United States District Court, S.D. New York

October 16, 2013

JEROME CROMWELL on behalf of himself and all other employees similarly situated, Plaintiff,
v.
NEW YORK CITY HEALTH AND HOSPITALS CORP. et al., Defendants

For Trustees of the Metal Polishers Local 8A-28A Funds, Plaintiff: Dana Lynne Henke, LEAD ATTORNEY, Barnes, Iaccarino & Shepherd LLP, Elmsford, NY.

OPINION

Page 270

OPINION & ORDER

PAUL A. ENGELMAYER, United States District Judge.
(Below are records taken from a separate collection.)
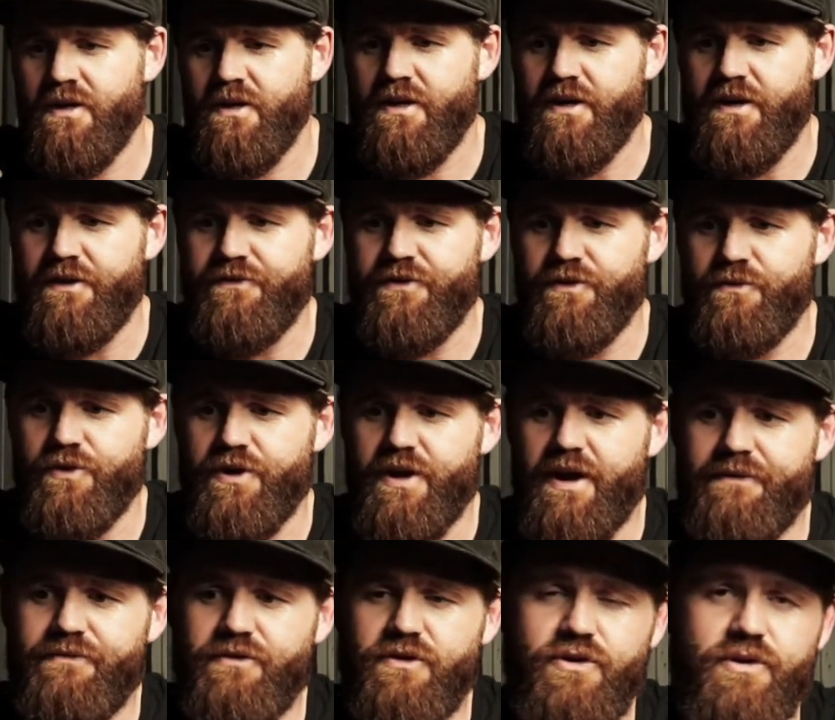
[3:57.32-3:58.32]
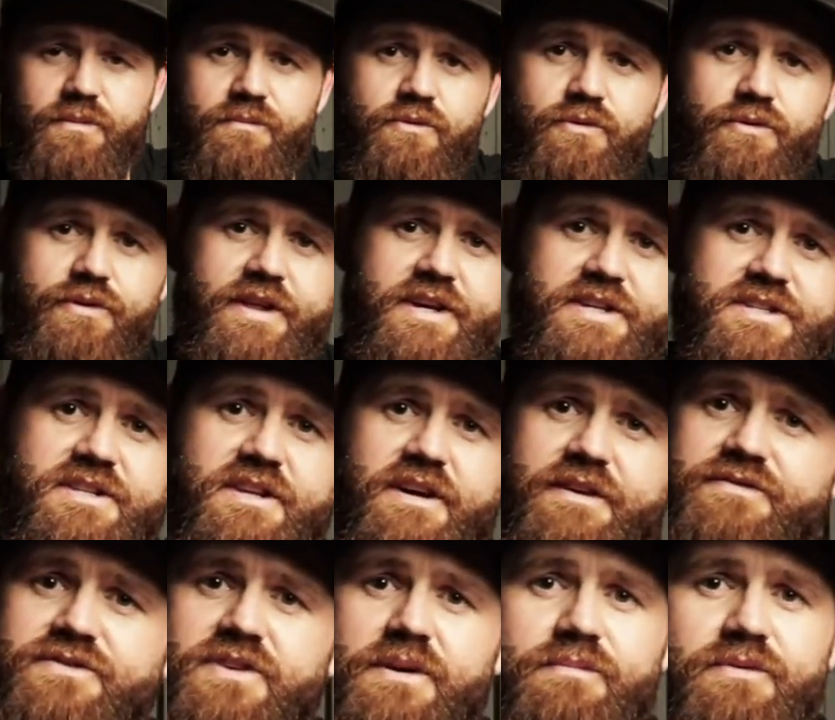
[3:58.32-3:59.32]
If you want to have a look at more of their
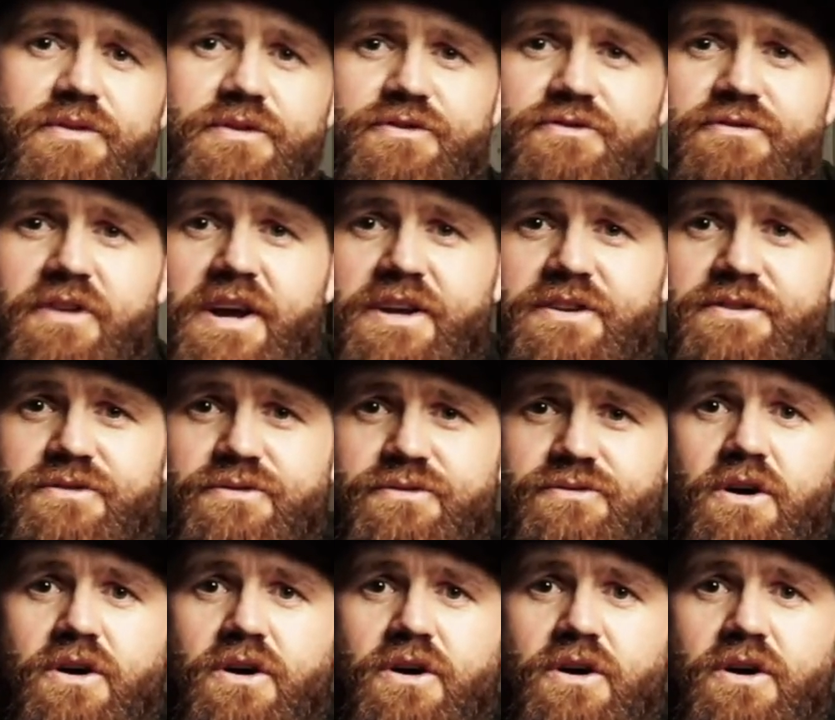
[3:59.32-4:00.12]
stuff, jump on a Trade Tool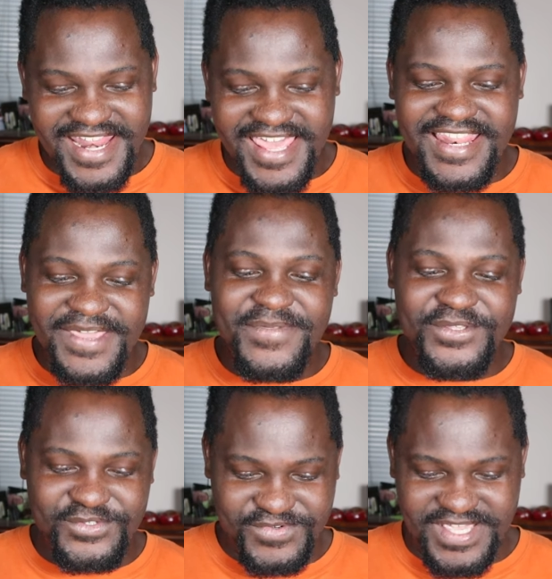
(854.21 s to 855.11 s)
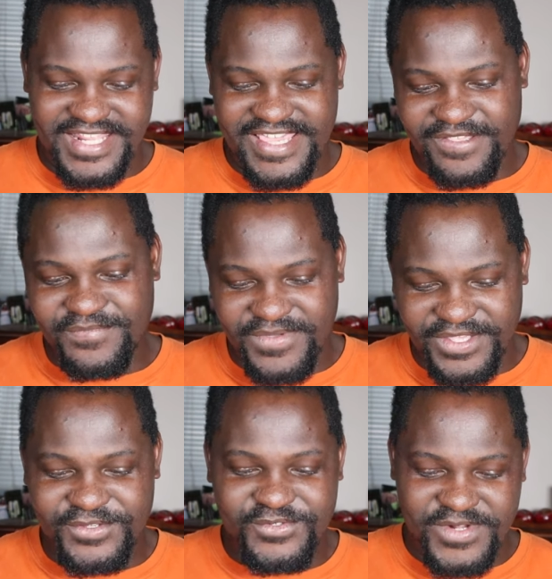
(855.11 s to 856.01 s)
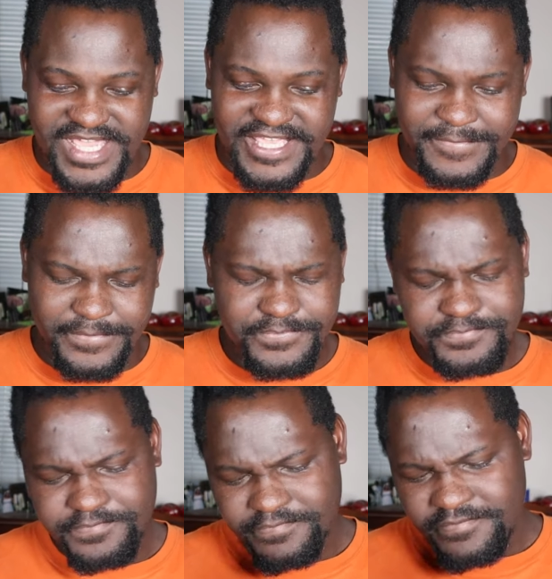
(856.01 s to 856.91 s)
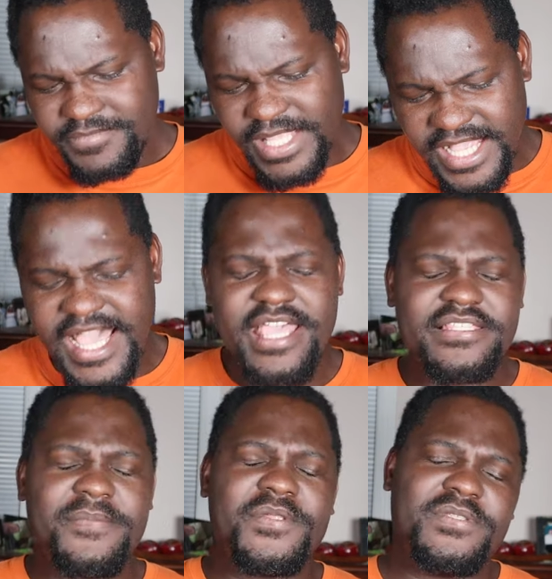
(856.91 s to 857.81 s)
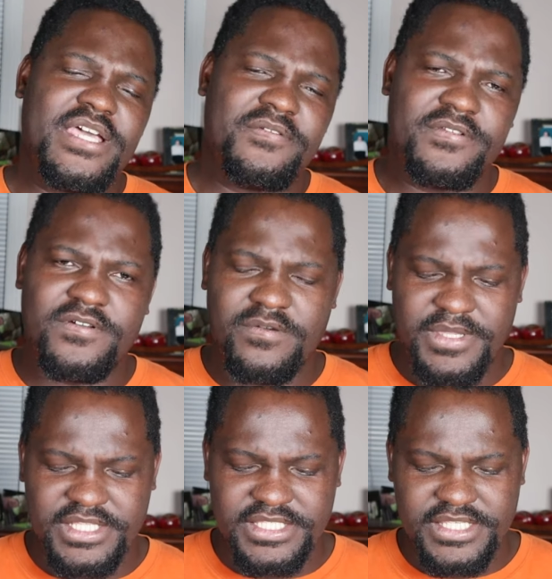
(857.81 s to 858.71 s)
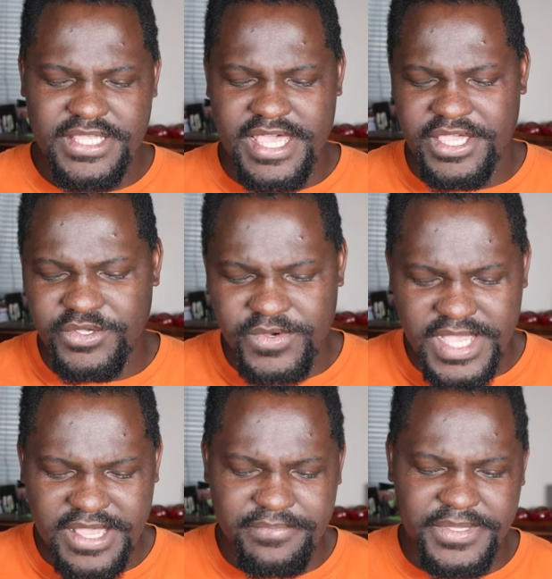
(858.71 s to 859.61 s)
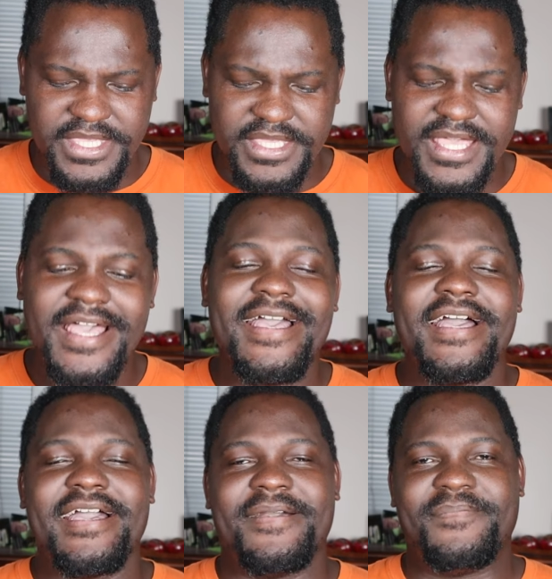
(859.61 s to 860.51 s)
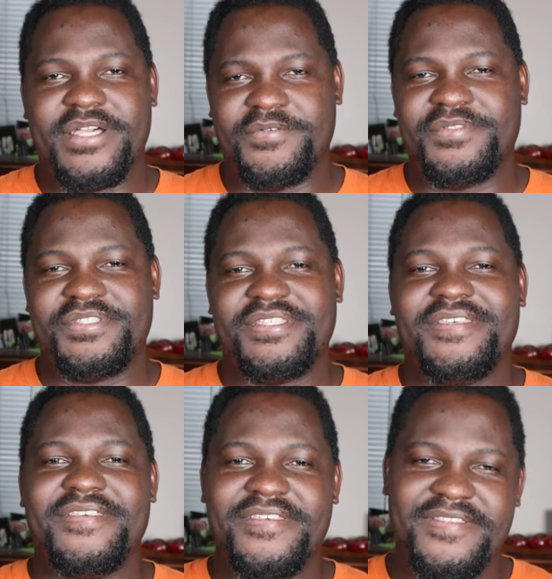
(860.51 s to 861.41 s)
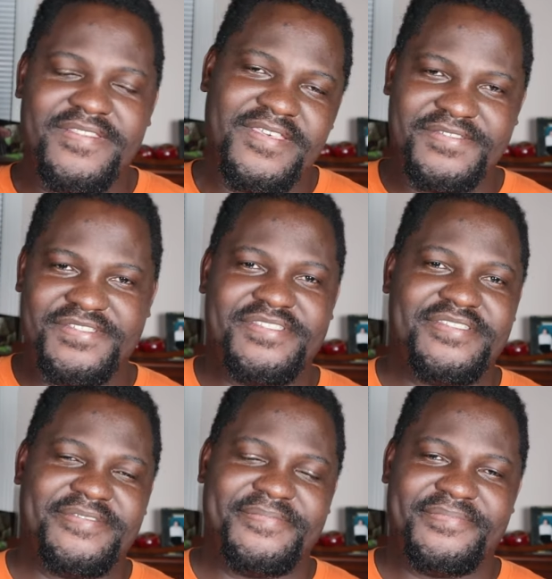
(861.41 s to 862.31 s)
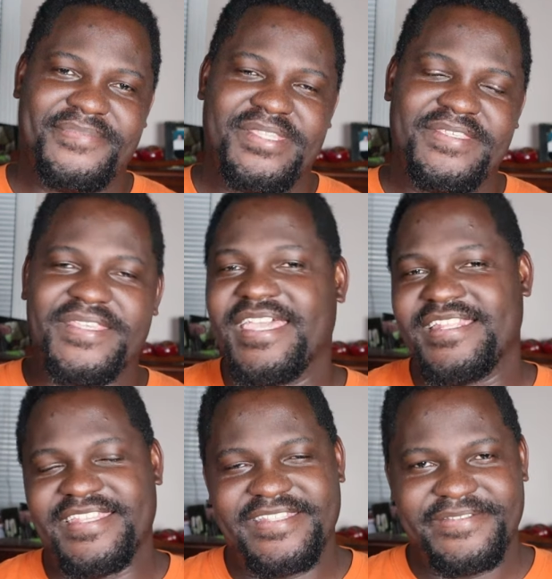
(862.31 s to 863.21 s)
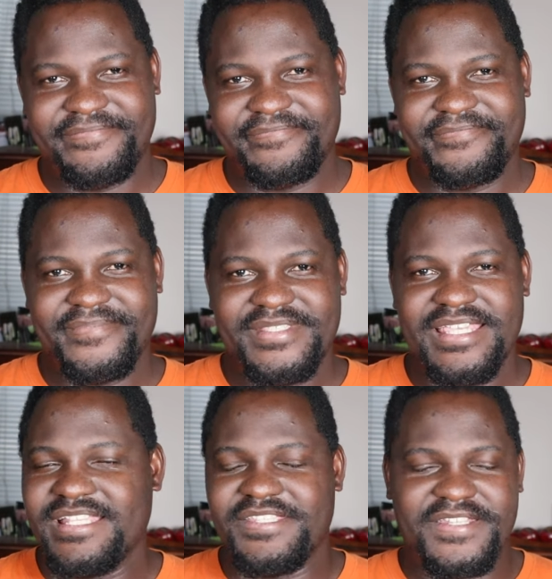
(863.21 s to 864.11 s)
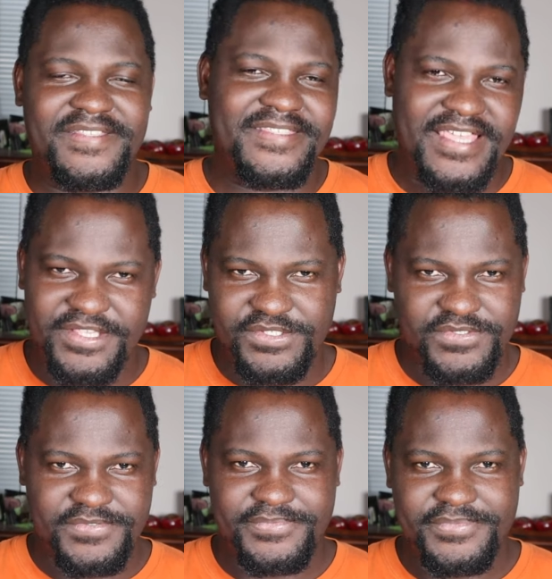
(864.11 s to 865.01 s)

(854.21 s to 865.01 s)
Let, let me try. Let me try. Guys, let me know down in the comment. Are you happy about this signing? Jadon Sancho.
On June 10, 2013, plaintiff Jerome Cromwell (" Cromwell" ) filed a Second Amended Complaint against the New York City Health and Hospitals Corporation (" HHC" ) and Alan D. Aviles, HHC's chief executive officer (collectively, " defendants" ). Dkt. 38. Cromwell seeks to recover, on his own behalf and that of a putative class of employees, unpaid wages allegedly owed to hourly employees for work performed before and after scheduled shifts, and during meal periods and breaks. Cromwell asserts that defendants deprived him and similarly situated HHC employees of overtime and gap-time pay, in violation of the Fair Labor Standards Act (" FLSA" ), 29 U.S.C. § § 201 et seq., and/or New York Labor Law (" NYLL" ) § § 191 et seq .[1]

On July 8, 2013, defendants moved to dismiss Cromwell's NYLL claims against HHC in their entirety, on the ground that HHC is a political subdivision of New York State and therefore exempt from the NYLL's wage provisions. Dkt. 42 (" Def. Br." ). On July 22, 2013, Cromwell submitted his opposition. Dkt. 43 (" Pl. Br." ). On July 29, 2013, defendants replied. Dkt. 44 (" Def. Rep. Br." ).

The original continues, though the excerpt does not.